According to the consultancy Opción, based on different studies carried out in Montevideo, “the motivations linked to the choice of private schools are distributed in equal parts between three attributes: proximity, values and trust in the institutions and the educational proposal” , explained the sociologist Agustín Bonino. “The price is in a second level behind the mentioned attributes.”
the covid effect
When the drop in births and financial problems were already taking their toll, one day a virus appeared that fits 400 times the thickness of a human hair: the coronavirus. The health emergency closed schools for several months, paralyzed economic activity, changed families’ pockets, and changed social behavior. All this influenced private education.
There was a loss of jobs that translates into parents who lost income to pay for their children’s school. There were investments in distance education, requests for more scholarships and moving. And there was even an unexpected effect: the flexibility of work.
Imagine a father who lives on the coast (from Montevideo or Canelones) and whose office is in the center of the capital. Before —before labor flexibility— he sent his son to a central school in the vicinity of his workplace. Now that he can telework or that he has a chance to stay at his home for a few days, perhaps he enrolls his child in the coastal school near his home address.
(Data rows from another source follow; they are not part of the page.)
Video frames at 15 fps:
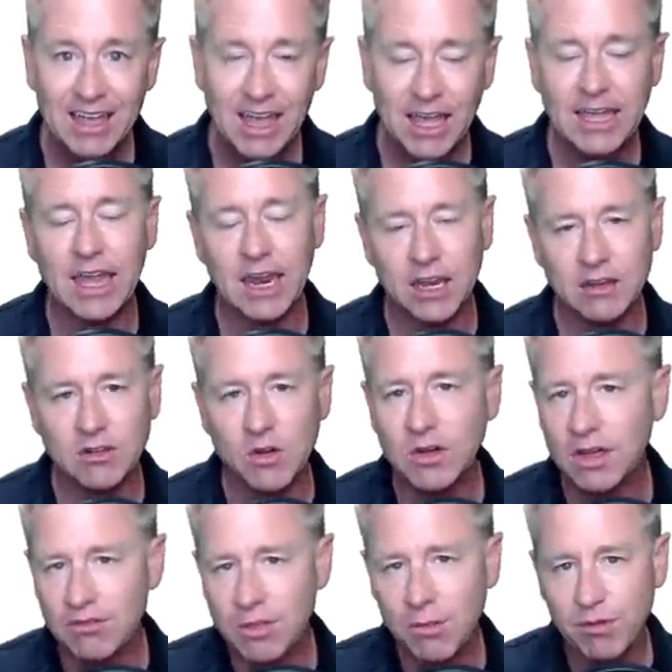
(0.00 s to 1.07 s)
I get it. Don't
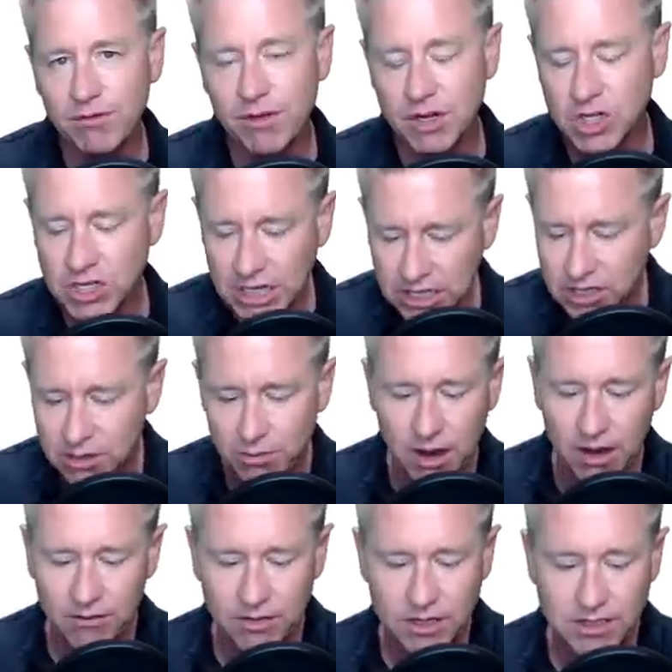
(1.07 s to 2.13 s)
give them a fish. Teach them
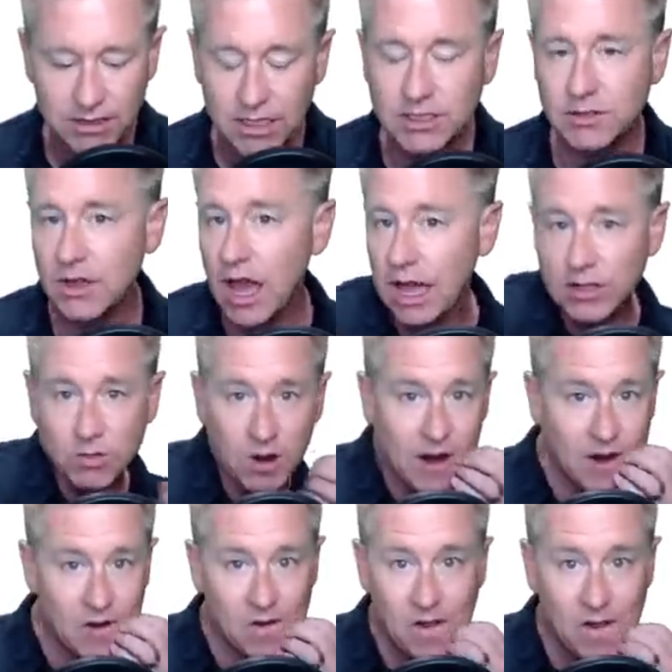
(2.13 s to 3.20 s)
how to fish. And that's that's what
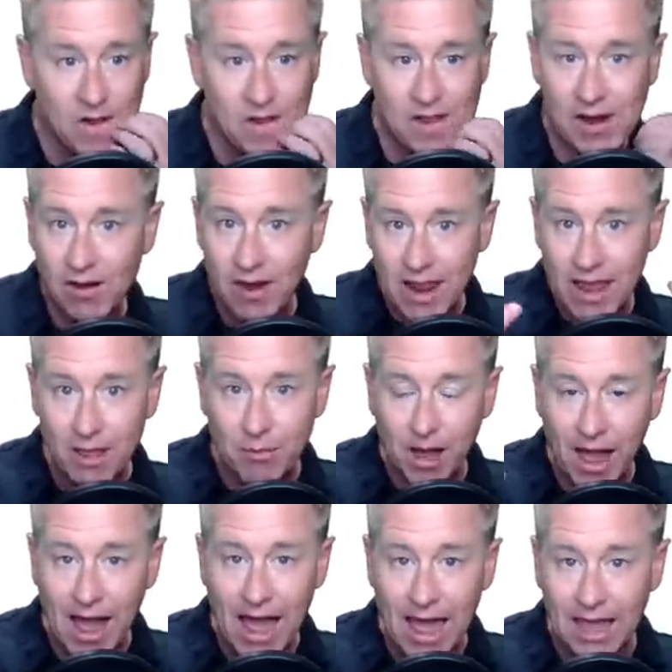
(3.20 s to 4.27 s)
I do. Here I am.
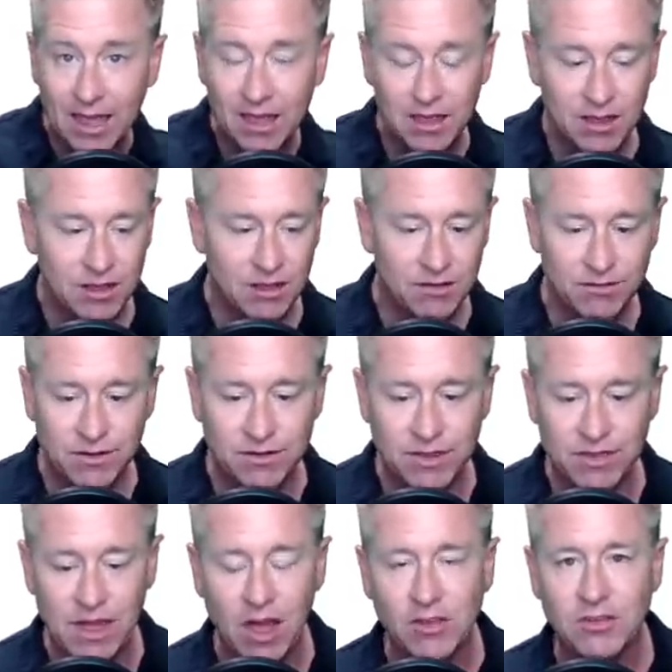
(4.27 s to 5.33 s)
Hi,
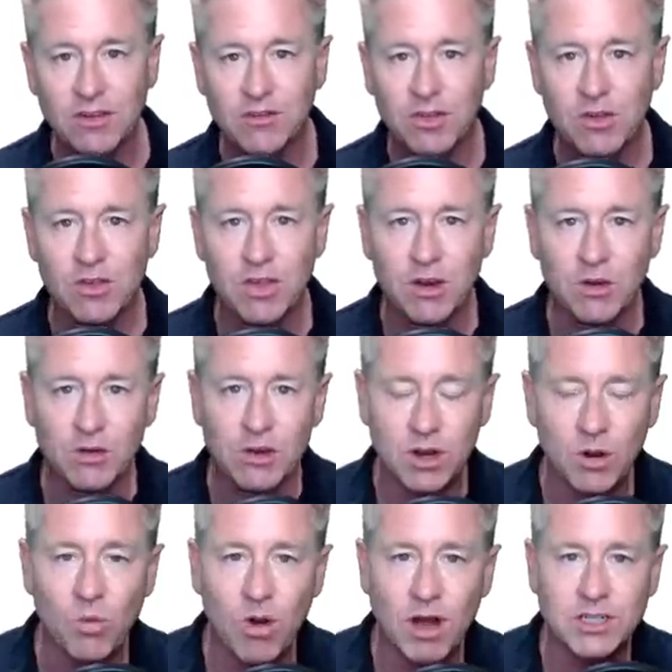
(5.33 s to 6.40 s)
fifty thousand of you that are
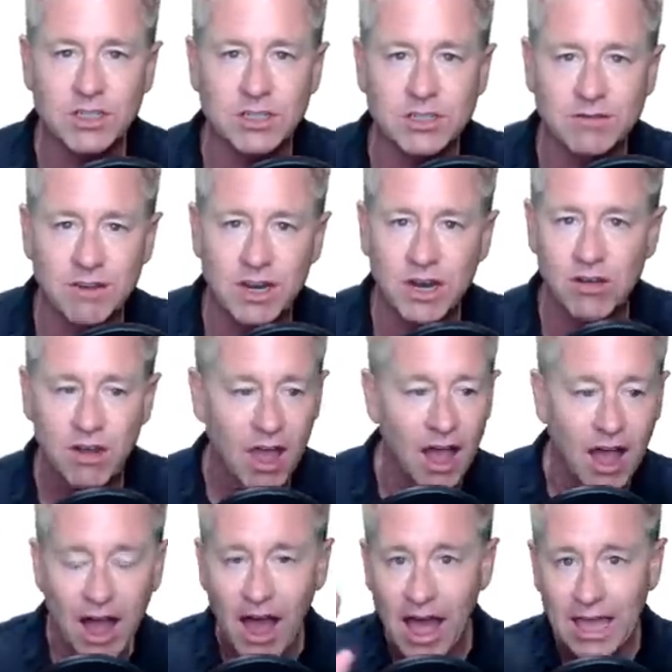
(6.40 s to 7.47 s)
going to watch this video.
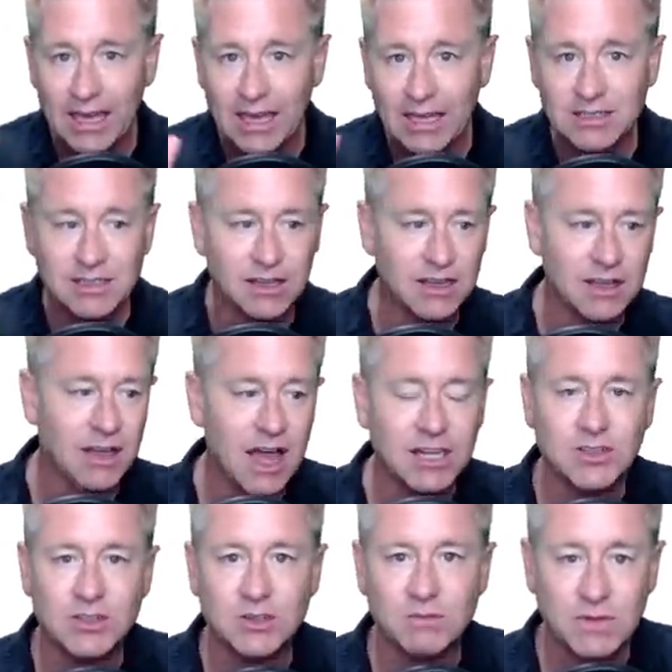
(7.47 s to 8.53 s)
Hi, kids in the
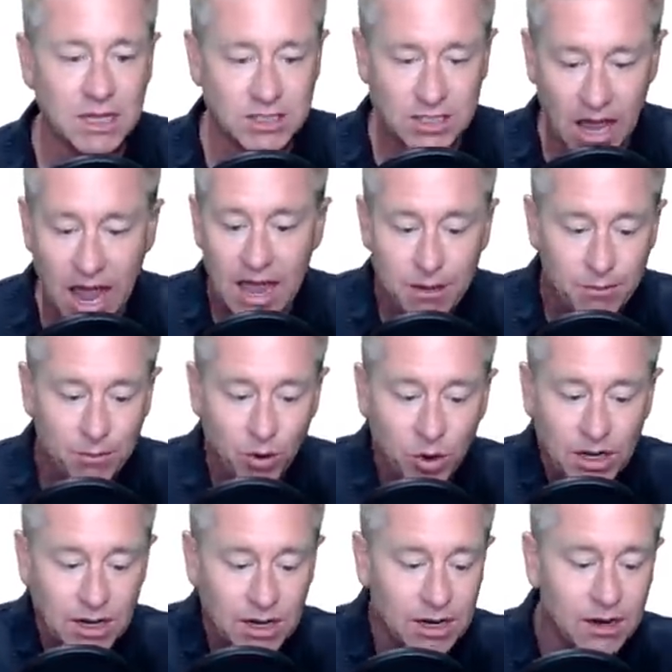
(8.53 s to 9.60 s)
classroom. That's I am
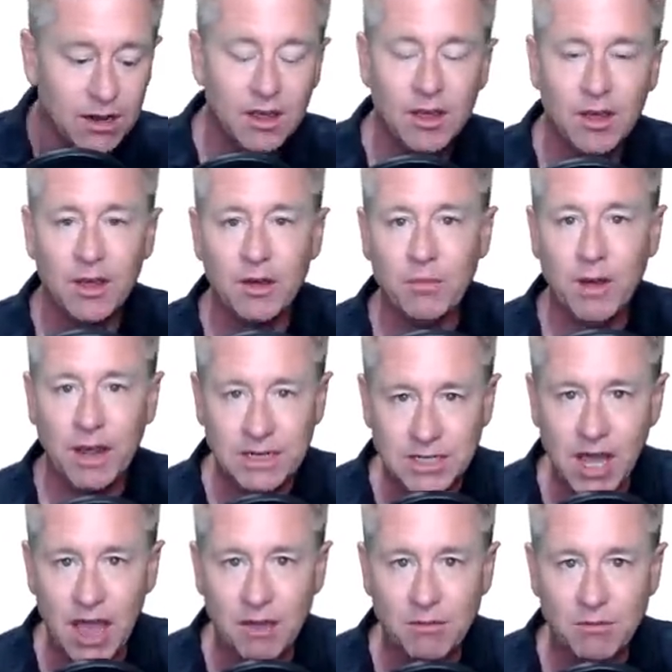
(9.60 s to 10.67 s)
putting in my
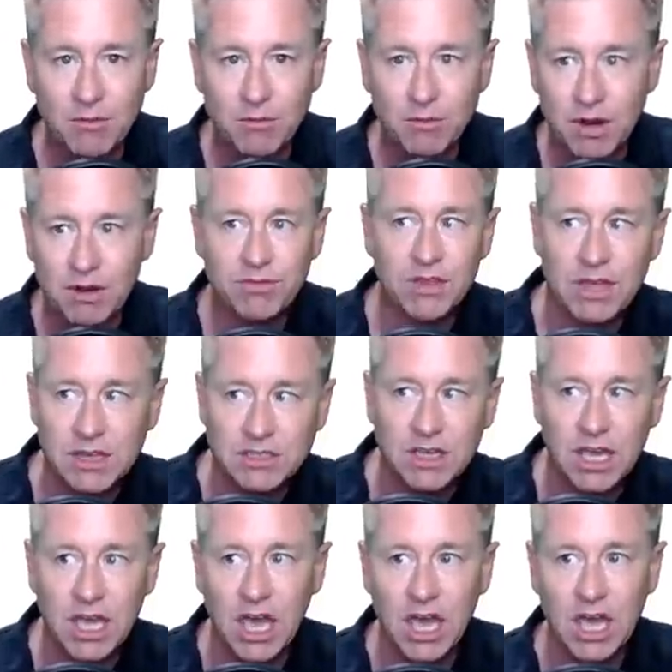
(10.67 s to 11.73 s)
time. But if the kid's
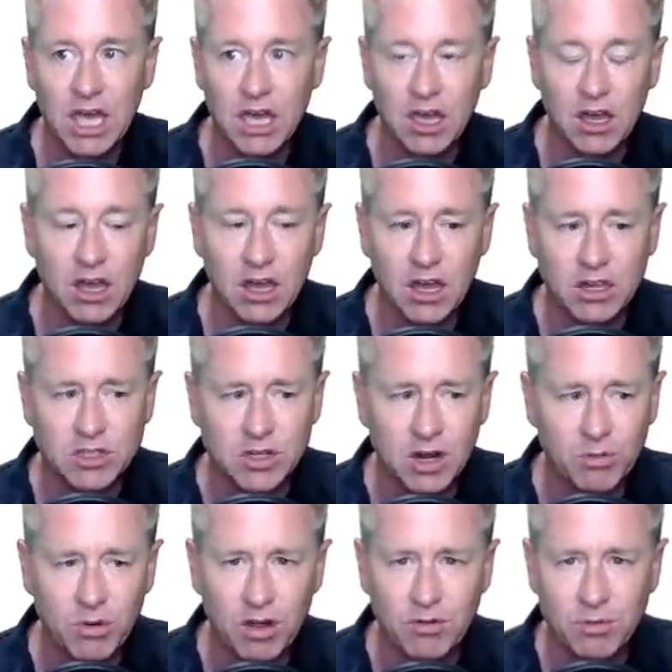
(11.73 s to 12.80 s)
like, hey, uh,
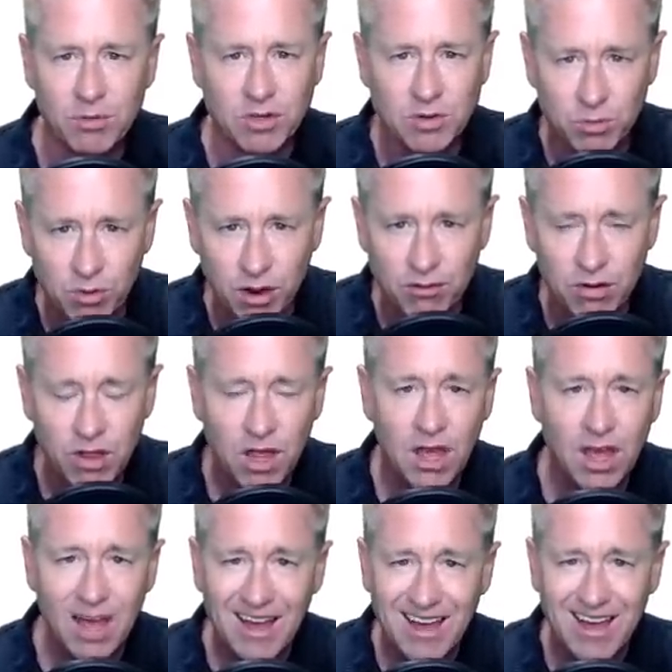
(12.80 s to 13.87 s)
Johnny Bravo, Mister Bravo,
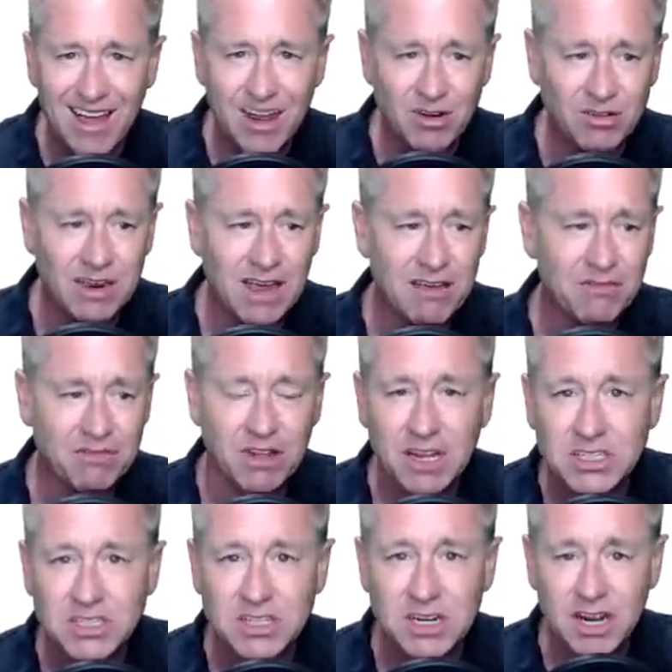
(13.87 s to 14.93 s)
uh, I don't have
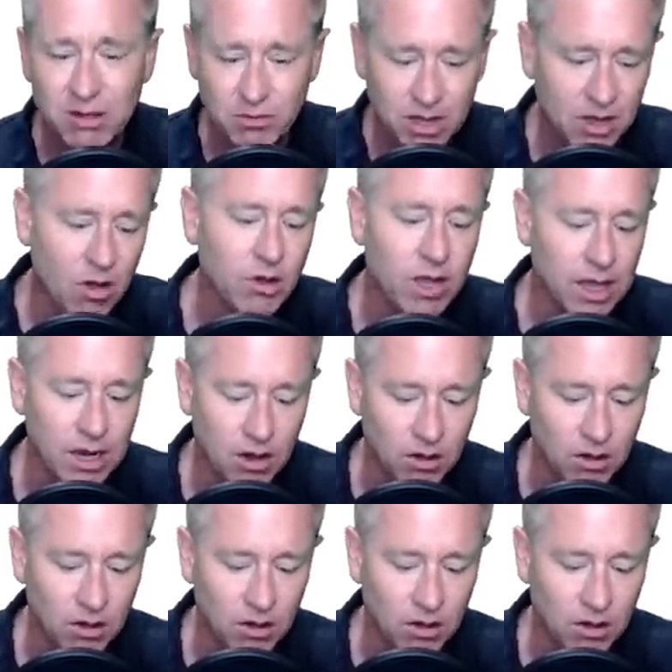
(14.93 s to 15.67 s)
lunch today. I'm like, okay,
“This migration is a very recent phenomenon that only became noticeable in 2022, because families let go of the first two years of uncertainty of the health emergency and now that they know that teleworking is here to stay, they rotate from school,” explained González.
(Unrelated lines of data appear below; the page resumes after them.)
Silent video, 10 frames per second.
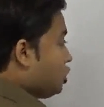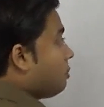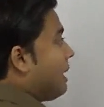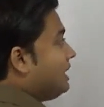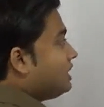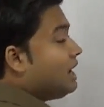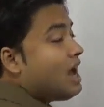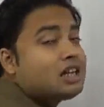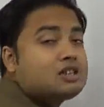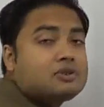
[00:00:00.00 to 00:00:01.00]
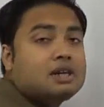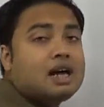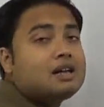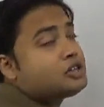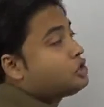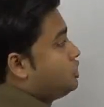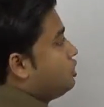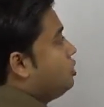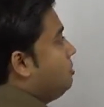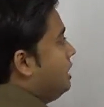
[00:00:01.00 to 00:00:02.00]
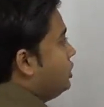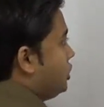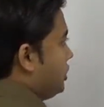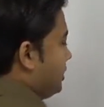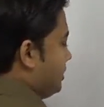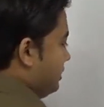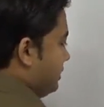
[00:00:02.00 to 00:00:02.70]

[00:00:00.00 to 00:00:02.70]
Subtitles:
geometry as well as trigonometry.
The Center of Montevideo “is the area that is suffering the most from this phenomenon, followed by Pocitos and the southeast coast”said the accountant. As a counterpart, there was a slight increase in enrollment in some schools in Canelones (from the exit of the capital to Atlántida), and a certain boom in eastern Maldonado (associated with the arrival of Argentine citizens).
And now that?
Enrollment in private education continues its downward trend. According to the update of data that Primary made at the request of El Observador, in the last six years there was a drop of a quarter of the initial student body. And nothing suggests that there will be a setback in the short term.
Demographers do estimate that “there will be a rebound effect before the end of this decade” and many women who are past the age at which they have their first child will have one at some point. That could take a breather.
But for the accountant González it will be necessary to think about “longer-term policies”. He refers to the fact that Uruguay “is one of the countries where there is more divorce between the public and the private”, when in other countries “The solution is happening because the State subsidizes part of the private education that the parents choose.”
González admits that his position can be controversial and that he encounters ideological resistance, but, in his opinion, “good private education is necessary that competes with the public sector and requires a constant improvement of its quality.”